I’m trying to fit a weighted dataset with RooFit, and using RooFit::AsymptoticError for the error correction.
The weights in the dataset are needed to model an efficiency (w = 1/eff, eff > 0), exactly one of the examples shown in the AsymptoticError paper.
Using the efficiency as part of the pdf would be ideal, but it’s far too slow.
However, this means that I can test the ideal case on a limited sample and compare.
Comparing the results on the same limited subset for the efficiency as function (baseline) and efficiency as weight + AsymptoticError, I see that while the values are very close, the asymptotic error is much higher than baseline, with a factor of >300 for some parameters. No errors or warnings are printed while computing the error correction. SumW2Errors kind of works, but as the paper says it can underestimate the error.

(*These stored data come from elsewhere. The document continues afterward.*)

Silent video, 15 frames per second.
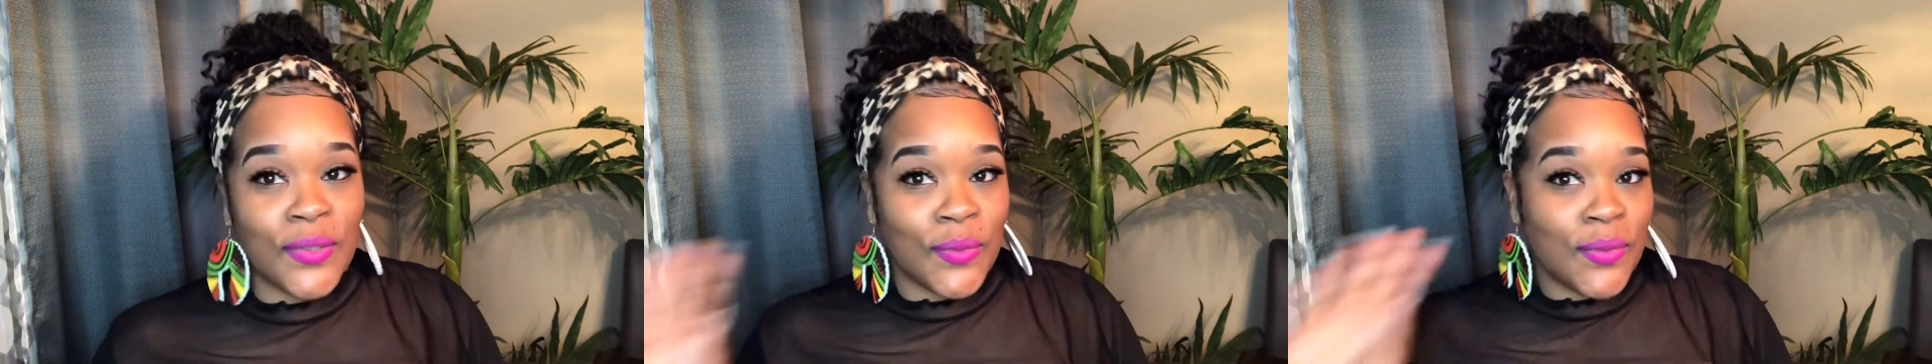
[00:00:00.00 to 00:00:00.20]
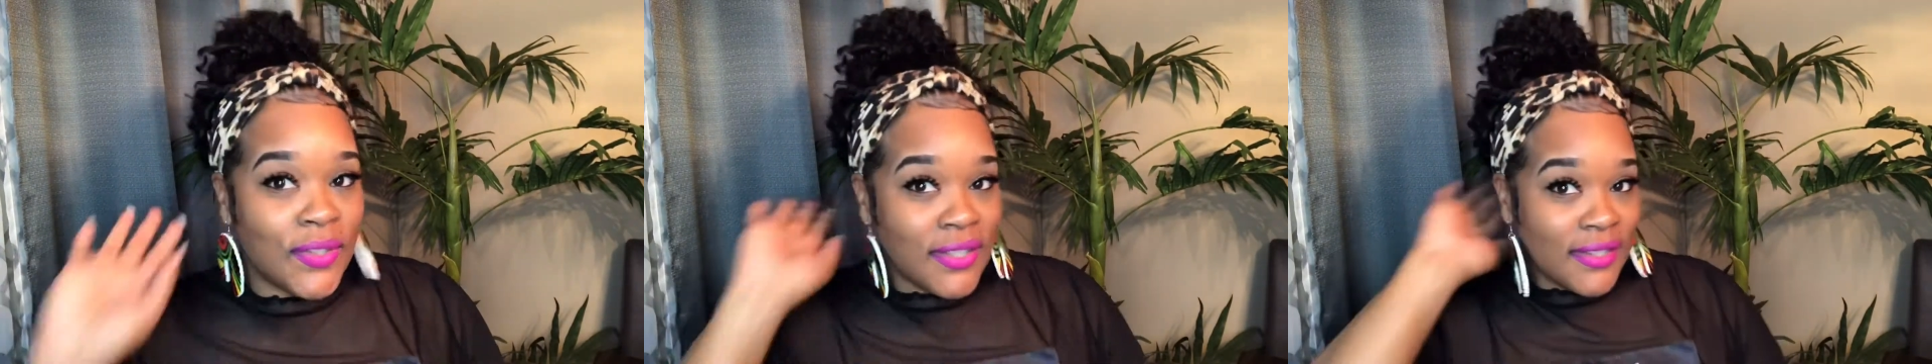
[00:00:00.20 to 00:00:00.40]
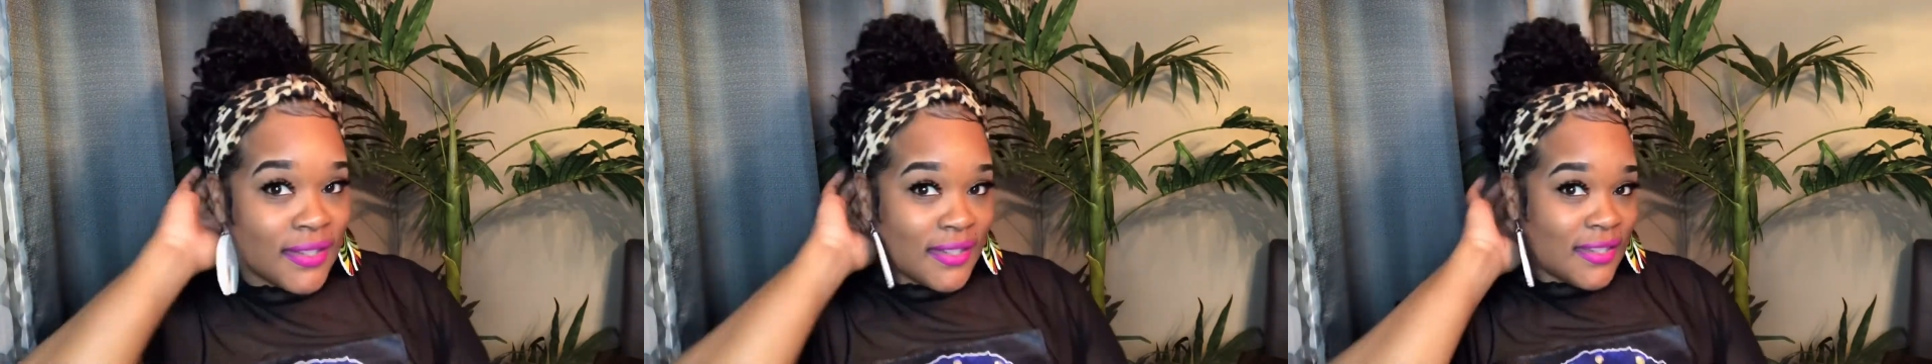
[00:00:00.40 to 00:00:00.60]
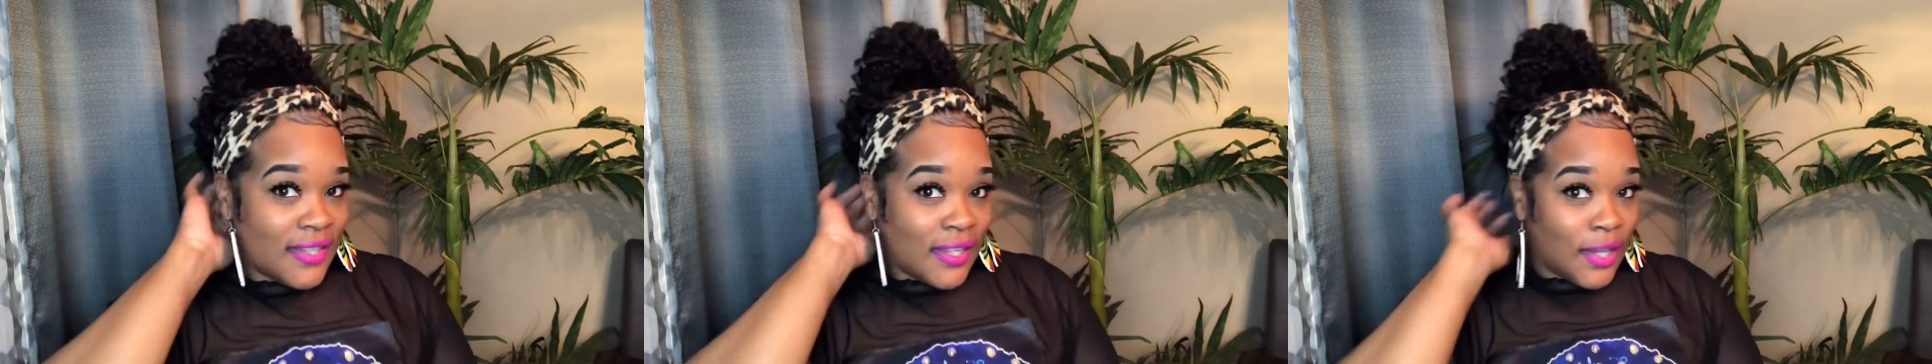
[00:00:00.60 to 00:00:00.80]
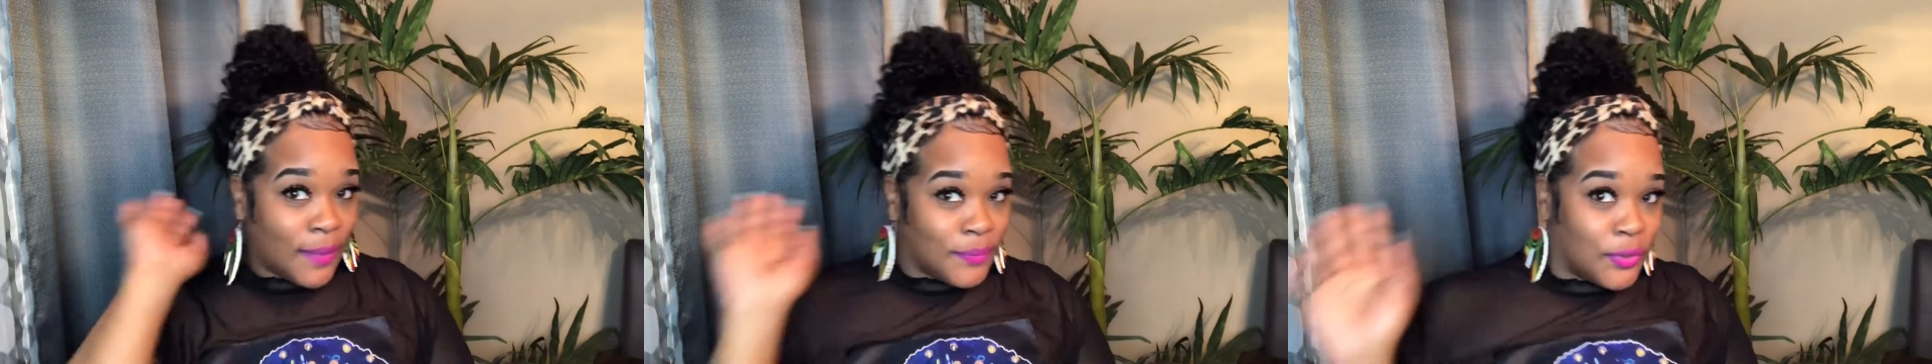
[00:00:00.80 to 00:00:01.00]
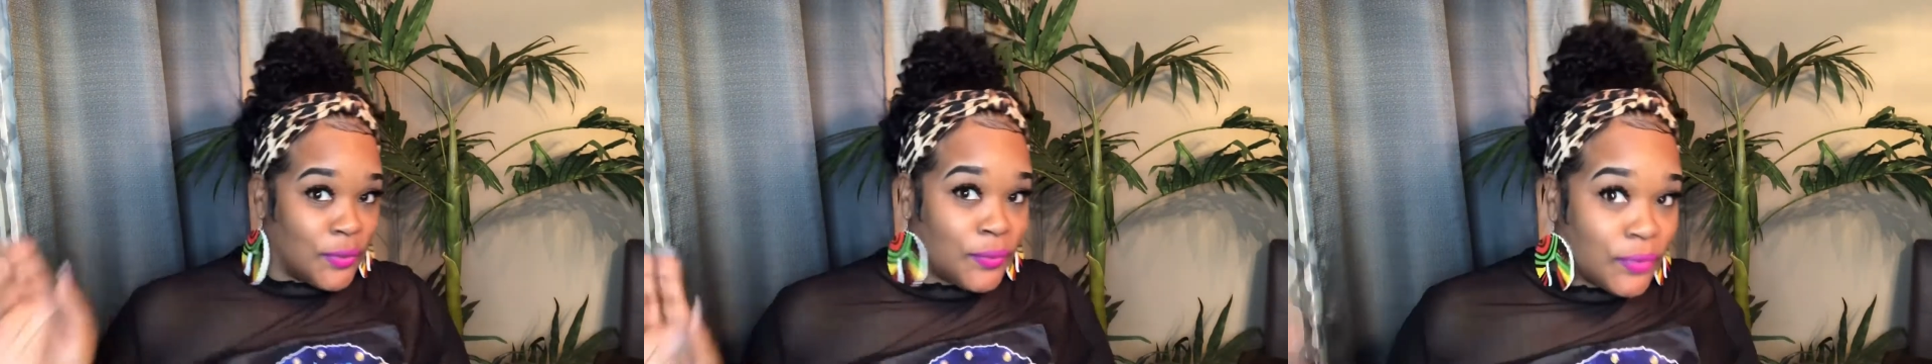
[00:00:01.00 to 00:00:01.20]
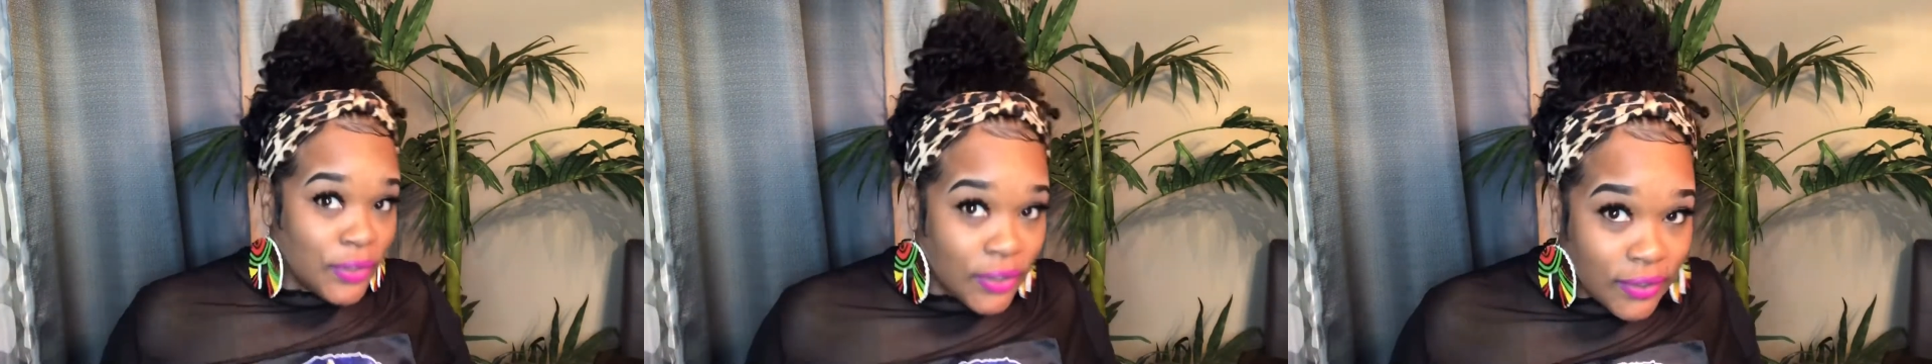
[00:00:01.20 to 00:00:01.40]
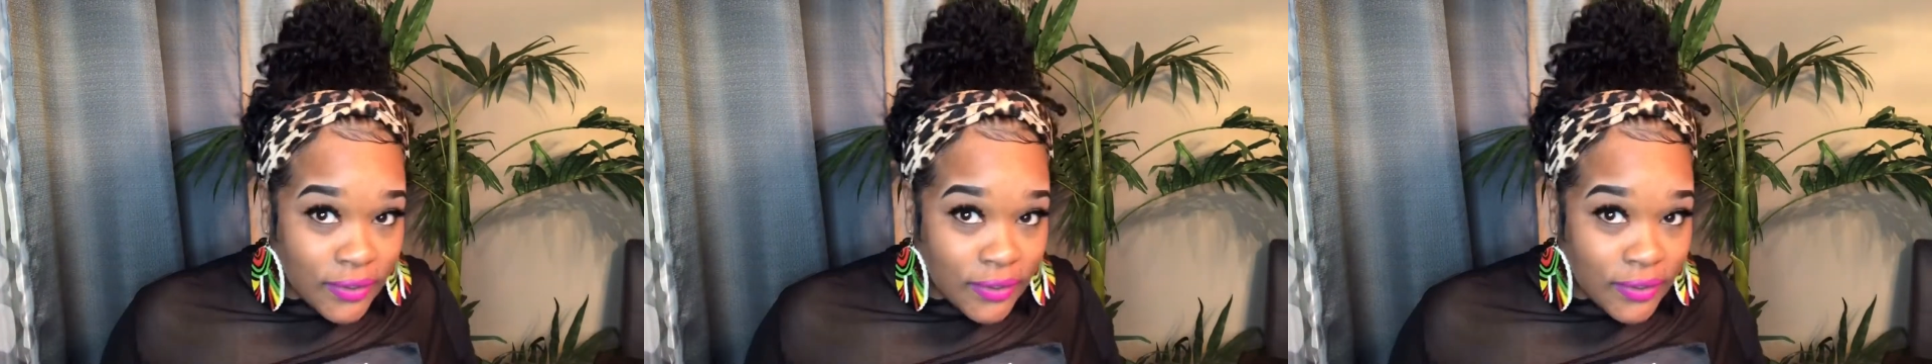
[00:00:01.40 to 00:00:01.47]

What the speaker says: the updo look,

Is this expected from the AsymptoticErrors method? Or is it a bug?
Hi,
It could be a problem with the AsymptoticError. In some cases there could be some numerical issue in the current calculations. Can you maybe post your workspace/macro reproducing this problem ?
Thank you for the file, I can reproduce your problem. I see a very large difference in the error reported between Sumw2Error and Asymptotic for some parameters. Are those parameters having the large difference affecting only the pdf normalisations or are they shape parameters ?
One thing I know from the asymptotic error, that it does not work correctly for extended fit for the normalisation parameters, i.e when the derivative of the pdf with respect to these parameters is much smaller than the derivative of the extended term with respect to these parameters. In that case it is more reliable to use the sumw2Error.
Another possible problem is if the parameter values are close to the boundary, but it does not seem to be the case in your fit.
Otherwise you should use pseudo-experiments to estimate the uncertainties, but it will take a lot of CPU
What do you mean exactly by normalisation parameters?
Of the worst parameters, A_0 and A_pe are amplitudes, coefficients in a RooRealSumPdf.
Others (gamma e dGam) are shape parameters (gamma = decay width).
Even in parameters where the difference is not > 100, we cannot afford factors much larger than 1…
The fit is not extended (yet, it will be in the future). Is the problematic behaviour expected anyway?
Do you have a link with more in depth explaination on when the asymptotic error is known to fail?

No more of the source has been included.